## Exercise goal
Print the entries exactly; no image belongs in the copy.
··········
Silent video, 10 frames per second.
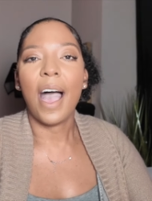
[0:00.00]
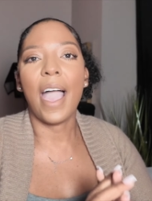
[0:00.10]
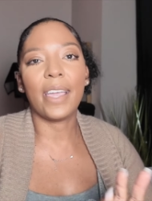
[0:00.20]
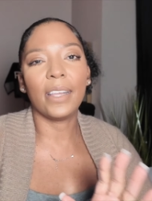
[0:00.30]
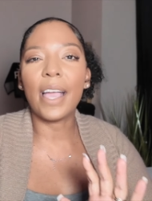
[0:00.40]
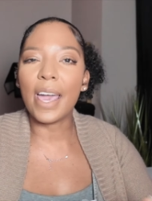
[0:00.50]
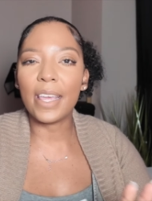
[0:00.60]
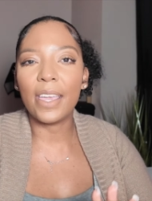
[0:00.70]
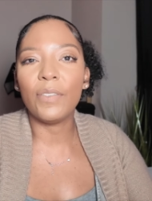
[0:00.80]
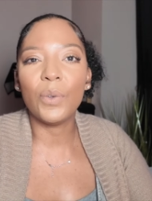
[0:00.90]
I can kind
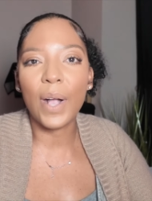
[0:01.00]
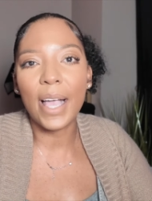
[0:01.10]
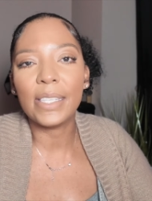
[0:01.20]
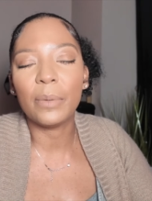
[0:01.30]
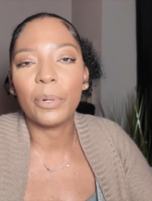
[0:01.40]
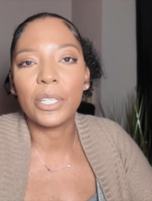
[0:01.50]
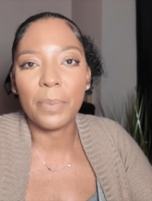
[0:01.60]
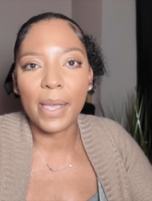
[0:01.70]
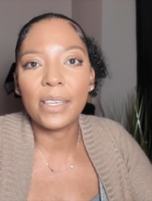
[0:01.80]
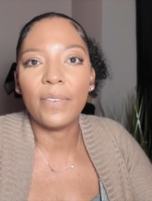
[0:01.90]
of give you guys some
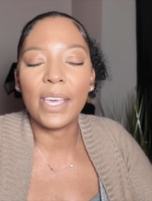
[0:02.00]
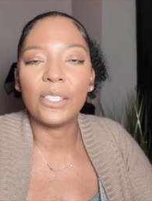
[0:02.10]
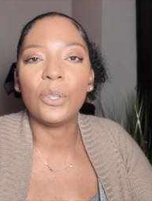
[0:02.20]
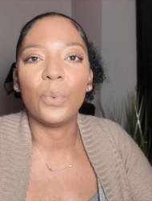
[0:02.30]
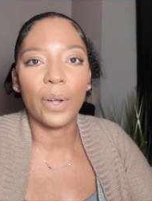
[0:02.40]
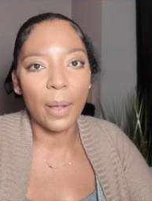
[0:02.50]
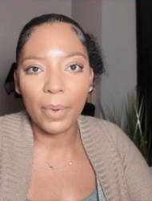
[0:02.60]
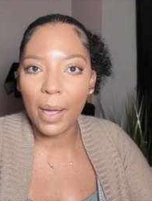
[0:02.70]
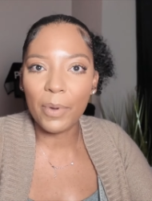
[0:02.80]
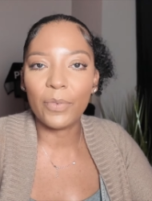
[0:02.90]
perspective as to where I'm
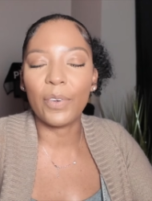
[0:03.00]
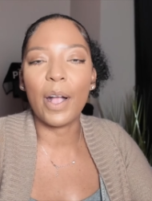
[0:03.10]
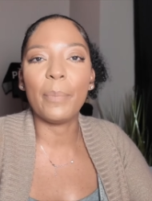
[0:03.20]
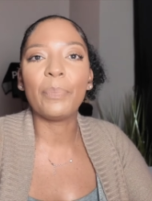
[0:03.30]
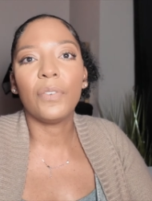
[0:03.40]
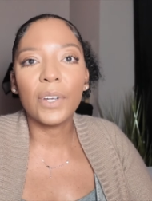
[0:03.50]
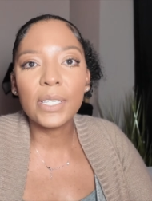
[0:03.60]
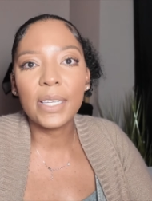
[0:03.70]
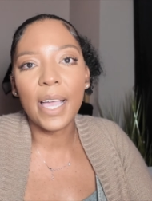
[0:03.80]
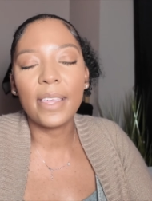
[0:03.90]
coming from. The
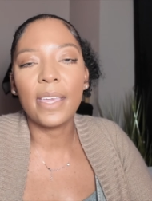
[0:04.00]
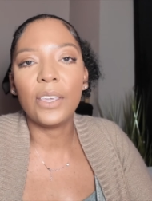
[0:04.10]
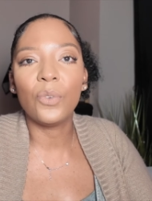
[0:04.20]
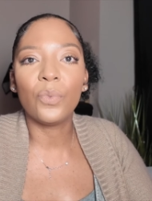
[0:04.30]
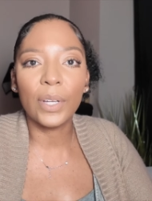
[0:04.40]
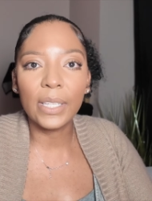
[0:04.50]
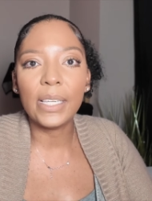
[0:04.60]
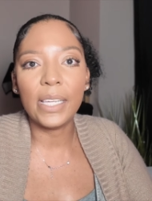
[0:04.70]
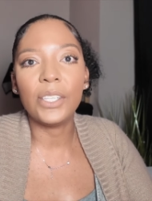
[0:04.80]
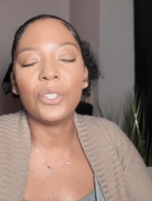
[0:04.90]
first thing I think you really
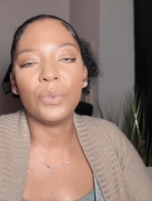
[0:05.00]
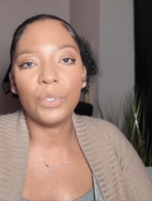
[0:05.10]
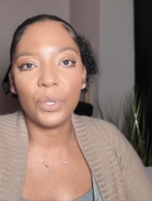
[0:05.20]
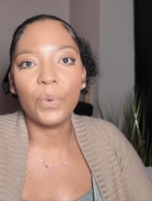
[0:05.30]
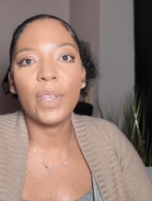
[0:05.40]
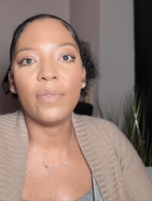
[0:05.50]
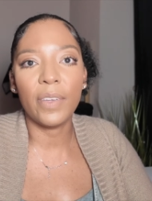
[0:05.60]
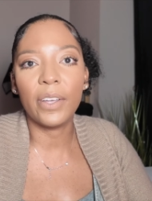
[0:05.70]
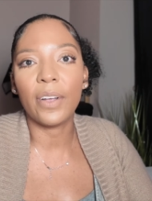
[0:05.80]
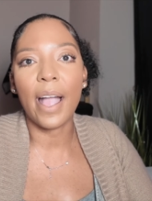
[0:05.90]
need to do and
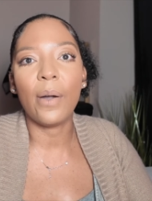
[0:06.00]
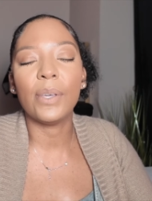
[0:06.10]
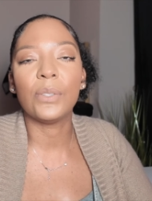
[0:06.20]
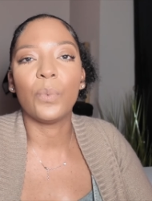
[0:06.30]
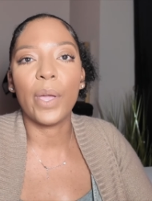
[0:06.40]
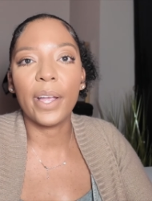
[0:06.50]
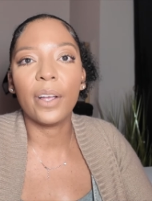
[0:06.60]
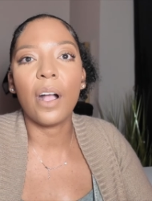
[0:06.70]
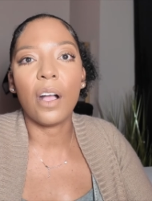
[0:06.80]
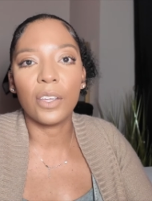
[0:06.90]
figure out is
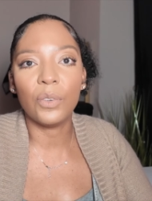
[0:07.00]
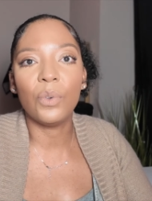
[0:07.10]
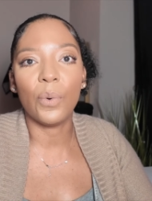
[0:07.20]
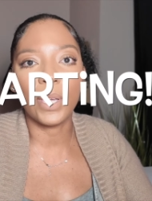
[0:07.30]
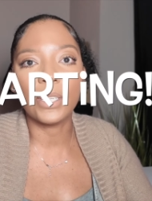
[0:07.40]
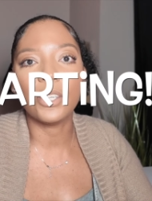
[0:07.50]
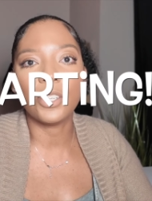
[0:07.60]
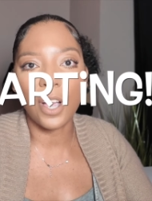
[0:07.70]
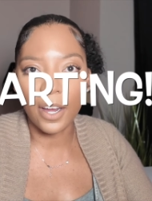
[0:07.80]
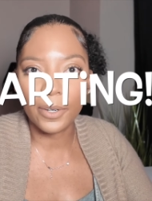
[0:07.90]
where are you going to
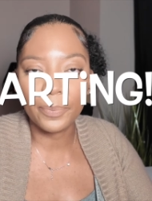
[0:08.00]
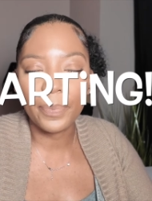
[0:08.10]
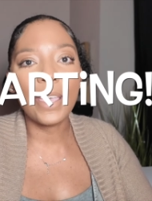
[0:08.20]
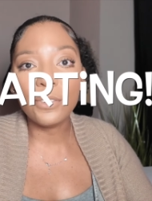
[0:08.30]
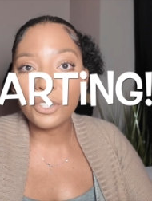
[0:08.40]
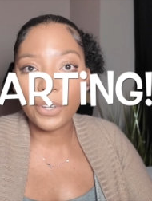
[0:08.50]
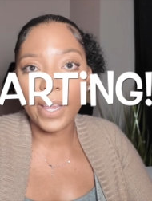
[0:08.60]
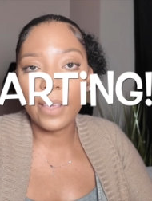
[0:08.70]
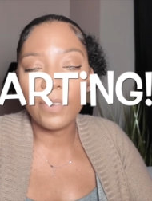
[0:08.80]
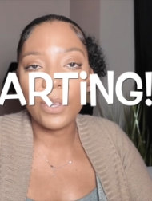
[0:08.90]
chart? I use
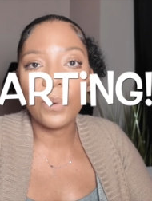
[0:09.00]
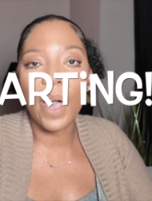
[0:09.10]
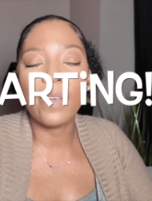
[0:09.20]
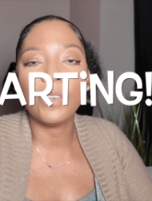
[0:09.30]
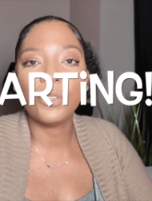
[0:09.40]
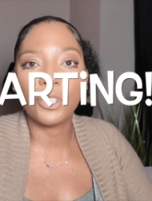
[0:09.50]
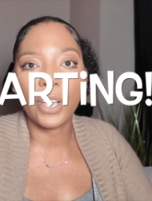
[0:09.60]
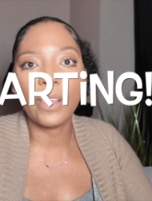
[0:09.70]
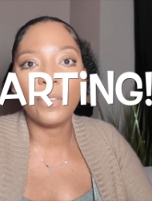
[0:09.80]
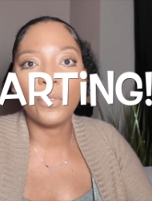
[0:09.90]
TradingView. I've used
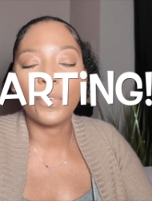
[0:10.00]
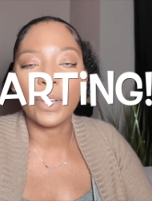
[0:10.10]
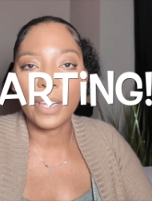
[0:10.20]
TradingView for a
··········
## Expected answer
Silent video, 10 frames per second.
[0:00.00]
[0:00.10]
[0:00.20]
[0:00.30]
[0:00.40]
[0:00.50]
[0:00.60]
[0:00.70]
[0:00.80]
[0:00.90]
I can kind
[0:01.00]
[0:01.10]
[0:01.20]
[0:01.30]
[0:01.40]
[0:01.50]
[0:01.60]
[0:01.70]
[0:01.80]
[0:01.90]
of give you guys some
[0:02.00]
[0:02.10]
[0:02.20]
[0:02.30]
[0:02.40]
[0:02.50]
[0:02.60]
[0:02.70]
[0:02.80]
[0:02.90]
perspective as to where I'm
[0:03.00]
[0:03.10]
[0:03.20]
[0:03.30]
[0:03.40]
[0:03.50]
[0:03.60]
[0:03.70]
[0:03.80]
[0:03.90]
coming from. The
[0:04.00]
[0:04.10]
[0:04.20]
[0:04.30]
[0:04.40]
[0:04.50]
[0:04.60]
[0:04.70]
[0:04.80]
[0:04.90]
first thing I think you really
[0:05.00]
[0:05.10]
[0:05.20]
[0:05.30]
[0:05.40]
[0:05.50]
[0:05.60]
[0:05.70]
[0:05.80]
[0:05.90]
need to do and
[0:06.00]
[0:06.10]
[0:06.20]
[0:06.30]
[0:06.40]
[0:06.50]
[0:06.60]
[0:06.70]
[0:06.80]
[0:06.90]
figure out is
[0:07.00]
[0:07.10]
[0:07.20]
[0:07.30]
[0:07.40]
[0:07.50]
[0:07.60]
[0:07.70]
[0:07.80]
[0:07.90]
where are you going to
[0:08.00]
[0:08.10]
[0:08.20]
[0:08.30]
[0:08.40]
[0:08.50]
[0:08.60]
[0:08.70]
[0:08.80]
[0:08.90]
chart? I use
[0:09.00]
[0:09.10]
[0:09.20]
[0:09.30]
[0:09.40]
[0:09.50]
[0:09.60]
[0:09.70]
[0:09.80]
[0:09.90]
TradingView. I've used
[0:10.00]
[0:10.10]
[0:10.20]
TradingView for a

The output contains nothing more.